Saved entries
Content starts
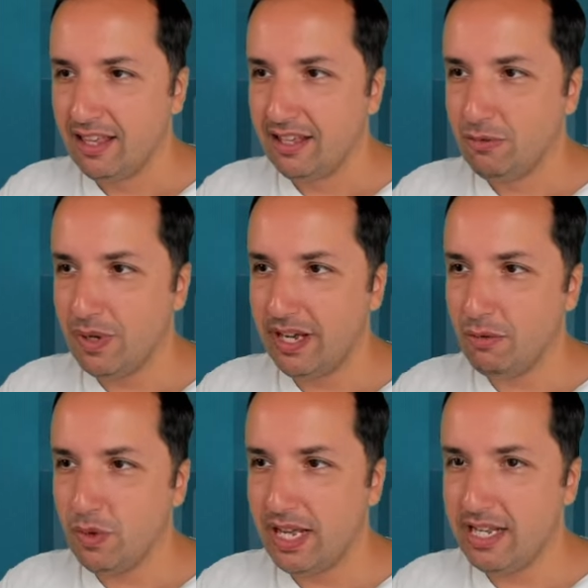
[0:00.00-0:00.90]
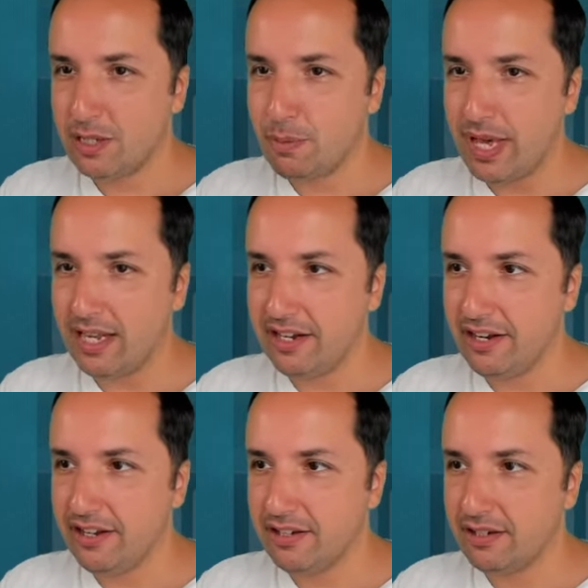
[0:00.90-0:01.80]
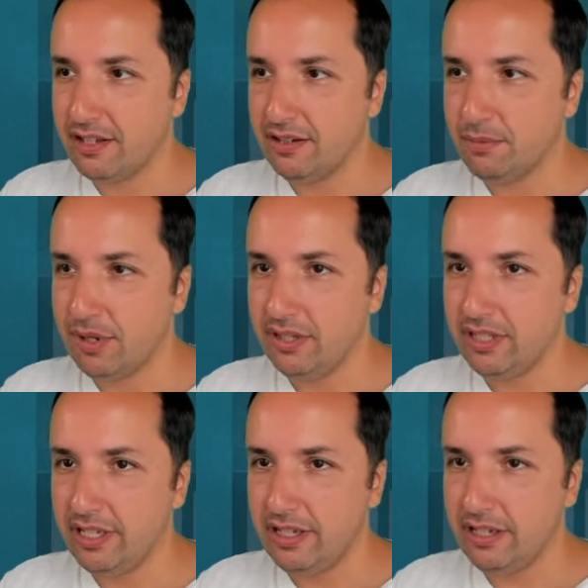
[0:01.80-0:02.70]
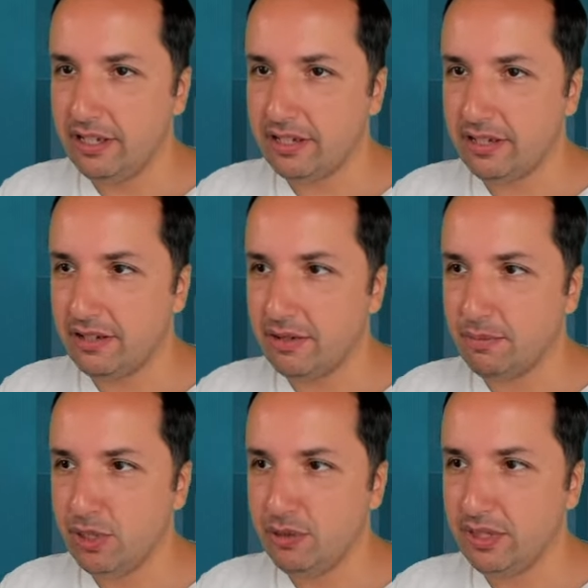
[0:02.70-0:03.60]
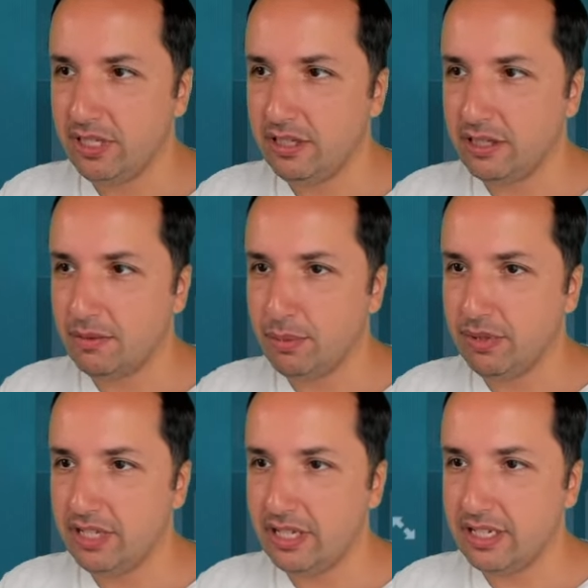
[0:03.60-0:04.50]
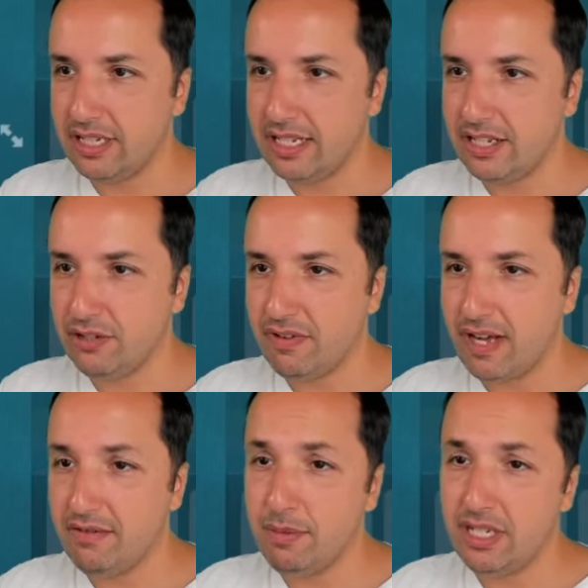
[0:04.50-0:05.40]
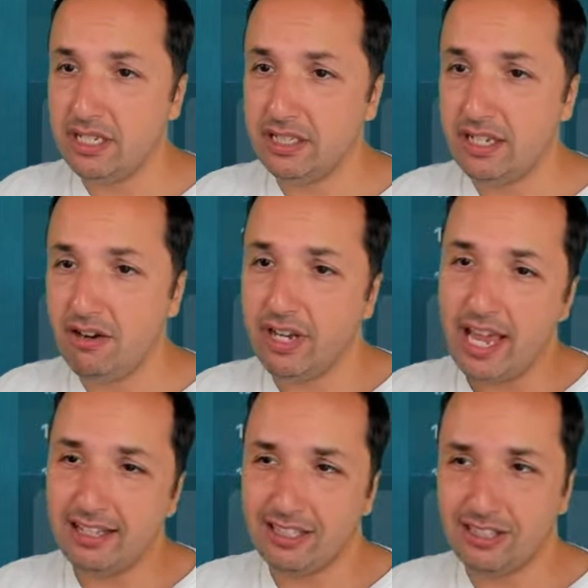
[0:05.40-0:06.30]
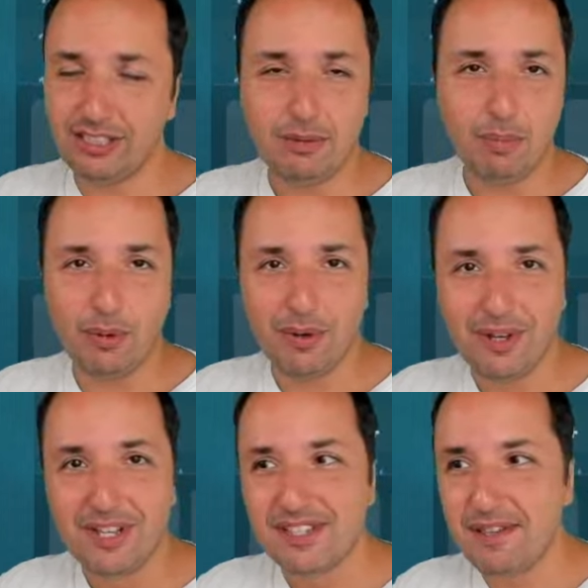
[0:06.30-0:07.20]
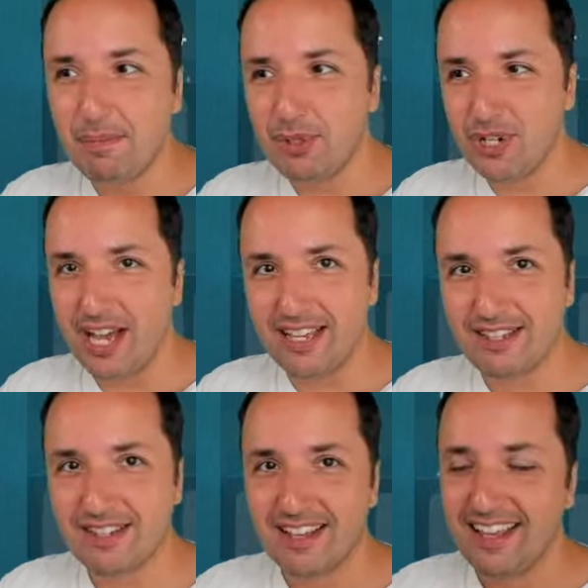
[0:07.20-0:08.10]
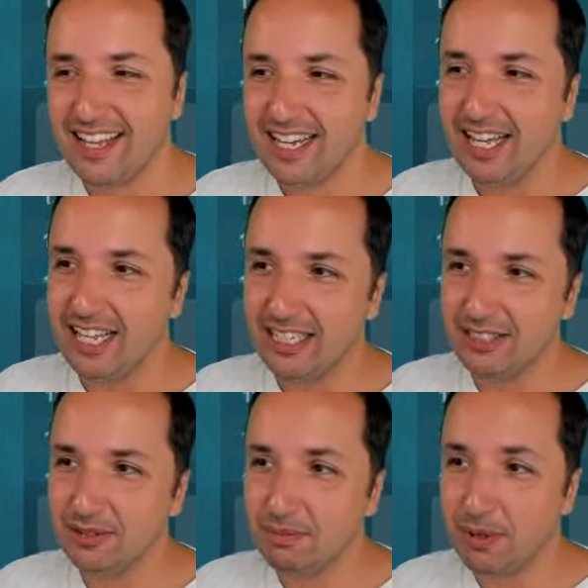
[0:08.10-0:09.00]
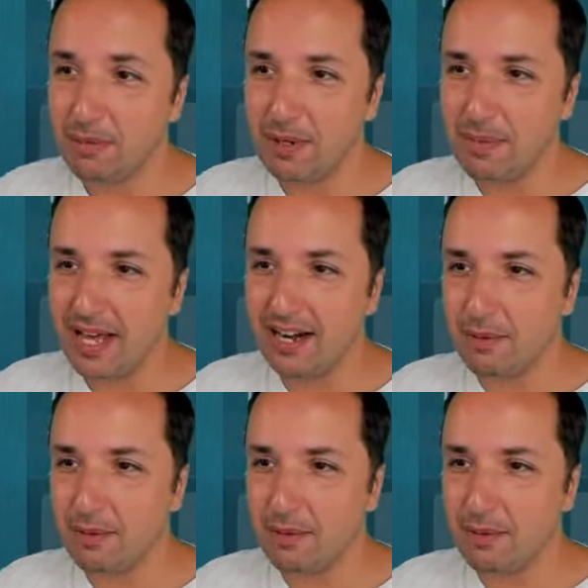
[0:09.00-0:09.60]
What, what is better here? Pawn takes, uh, bishop takes, and pawn takes, and then h five immediately. Okay, this is simple, simple chess, and probably better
Content ends
Task brief |
Write out exactly the stretch of lines that begins with the line containing "[0:03.60-0:04.50]" and ends with the last line of the records above, leaving out the pictures.

Answer below |
[0:03.60-0:04.50]
[0:04.50-0:05.40]
[0:05.40-0:06.30]
[0:06.30-0:07.20]
[0:07.20-0:08.10]
[0:08.10-0:09.00]
[0:09.00-0:09.60]
What, what is better here? Pawn takes, uh, bishop takes, and pawn takes, and then h five immediately. Okay, this is simple, simple chess, and probably better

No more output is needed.